NEW DELHI: American investor Global Infrastructure Partners (GIP) is in talks to buy the Indian solar power business of French energy firm Engie SA in a deal potentially worth around $500 million, a person aware of the development said.

GIP is interested in Engie Solar, which has an 1,100 megawatt (MW) solar portfolio in India, the person said on the condition of anonymity. Of this, 740MW is operational. Rothschild and Co. has been mandated to find a buyer for the assets.

Mint had earlier reported that private equity (PE) fund Actis Llp and Edelweiss Infrastructure Yield Plus Fund were in talks to buy the French firm’s Indian solar power business.

With the newly-elected Narendra Modi government articulating its vision for reliable and uninterrupted power supply to households in its second term, along with a focus on green energy sources, the interest in India’s emerging green economy continues unabated. Last week, sovereign wealth funds GIC Holdings Pte Ltd and Abu Dhabi Investment Authority agreed to invest $495 million in Greenko Energy Holdings, in one of the largest funding rounds by an Indian clean energy producer.

In an emailed response, Engie India manager Malcolm Wrigley declined to comment on “market speculation". A GIP spokesperson, in an emailed response said: “We don’t comment on market speculation."

M.K. Sinha, managing partner and co-head, GIP India, did not respond to Mint’s queries.

An external spokesperson for Rothschild said: “I have been mandated to post to you that Rothschild & Co. does not comment on market speculations."

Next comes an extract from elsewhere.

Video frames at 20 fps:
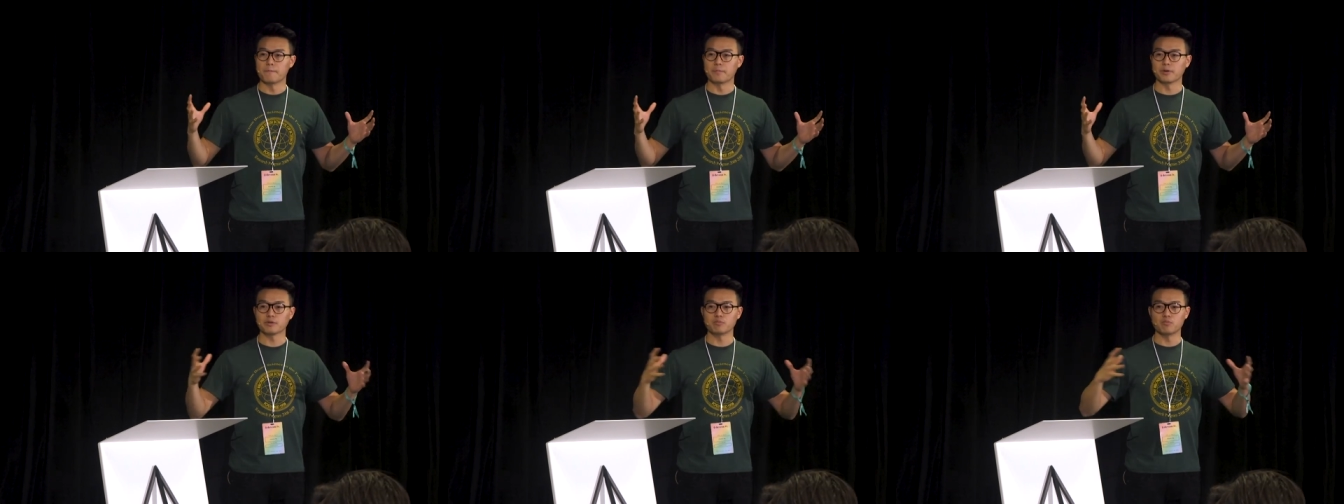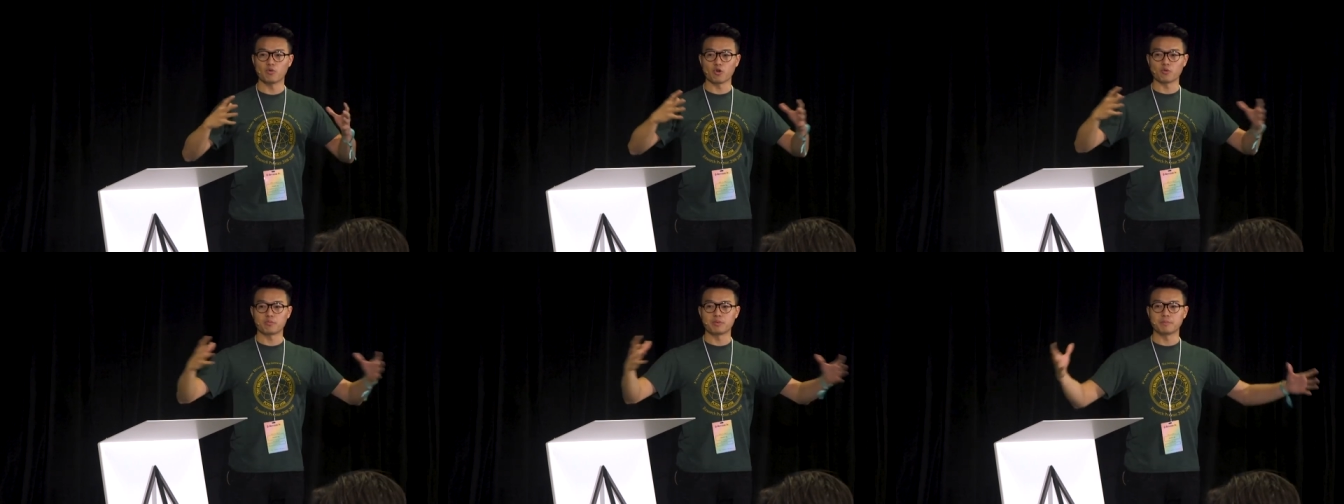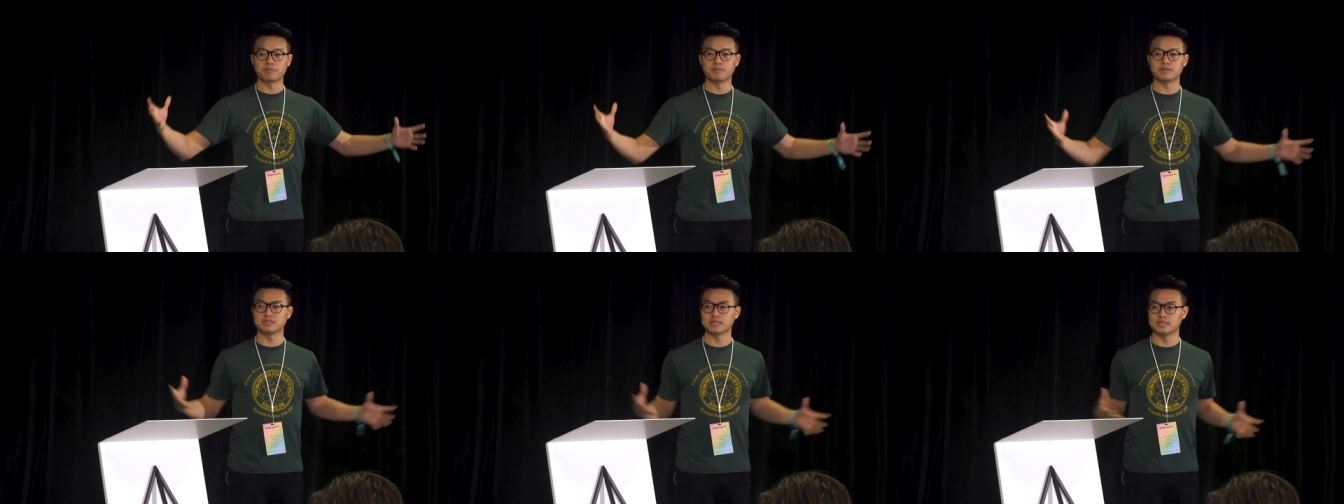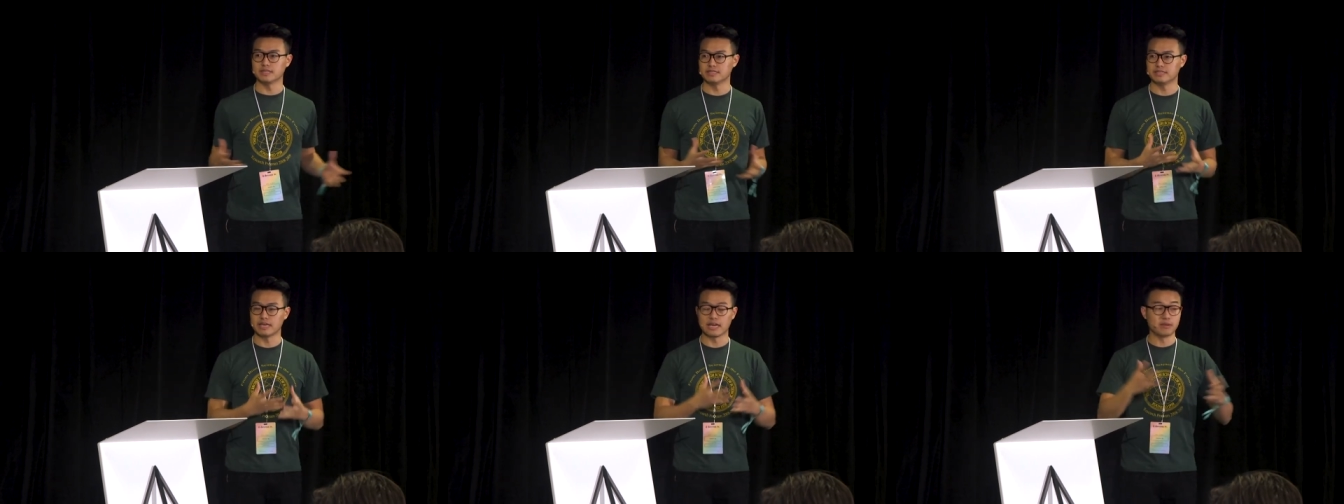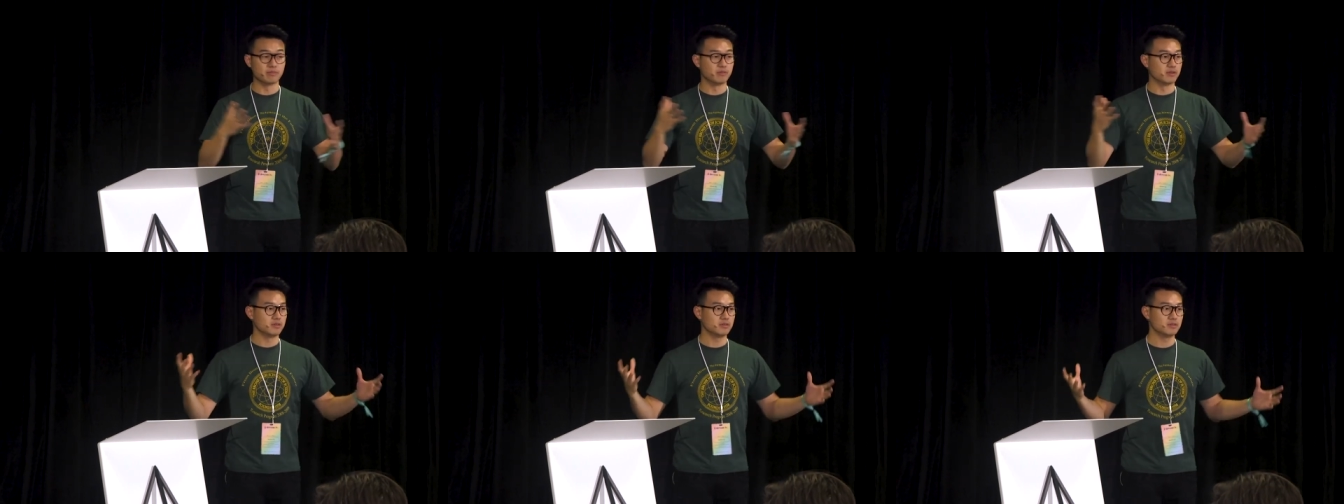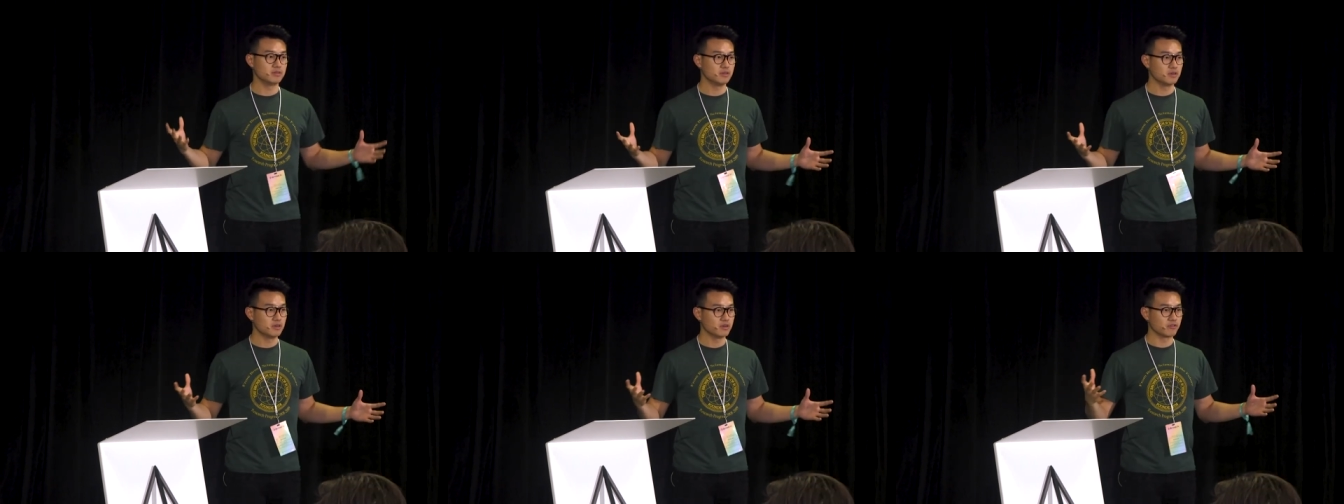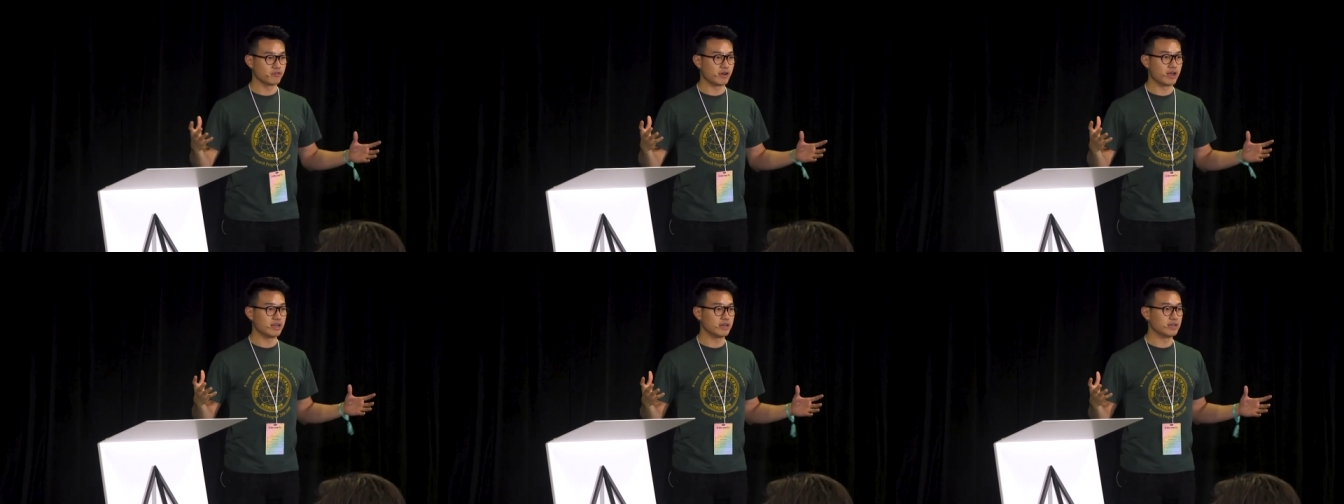bring more people to the table
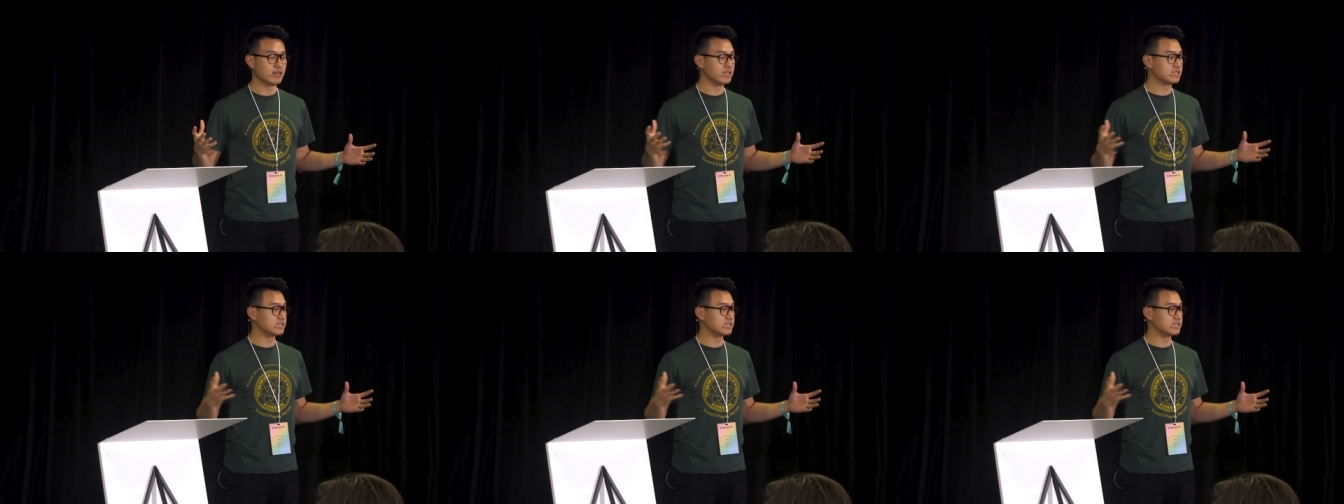right?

GIP has been present in the Indian clean energy space and led a group of investors to acquire Equis Energy for $5 billion in October 2017. The sale included liabilities of $1.3 billion and the Indian portfolio of the Singapore-based renewable energy developer, comprising green energy platforms Energon and Energon Soleq.

GIP has also set up an office in India, its first in an emerging economy. It also acquired the infrastructure investment business of IDFC Alternatives Ltd and plans to raise an India-focused fund, besides investing in buyout opportunities.

The two infrastructure-focused funds of IDFC Alternatives—India Infrastructure Fund and India Infrastructure Fund II—which have a total corpus of a little over $1.8 billion, have now transitioned to GIP. Globally, GIP manages over $51 billion for its investors.

Mint had on 19 March last year reported about Engie’s plans to sell a stake in its solar power portfolio. With €60.6 billion in annual revenue, Engie is the world’s largest electricity generator outside government control, with an installed capacity of 115.3 gigawatts (GW). Of this, 22% is from renewable energy sources. Engie plans to set up capacity of 2GW in India by 2019. It also has a 280MW wind power portfolio.

India has an installed renewable energy capacity of 74.79GW, of which solar and wind power account for 25.21GW and 35.14GW, respectively.

India is running the world’s largest renewable energy programme and plans to achieve 175GW of renewables capacity by 2022 as part of its climate commitments. The government plans to award a mammoth 100GW of solar and wind contracts by March 2020. Given the ambitious 2022 target, the government’s strategy is to complete the bidding process by March 2020 so that developers have enough time to construct these projects.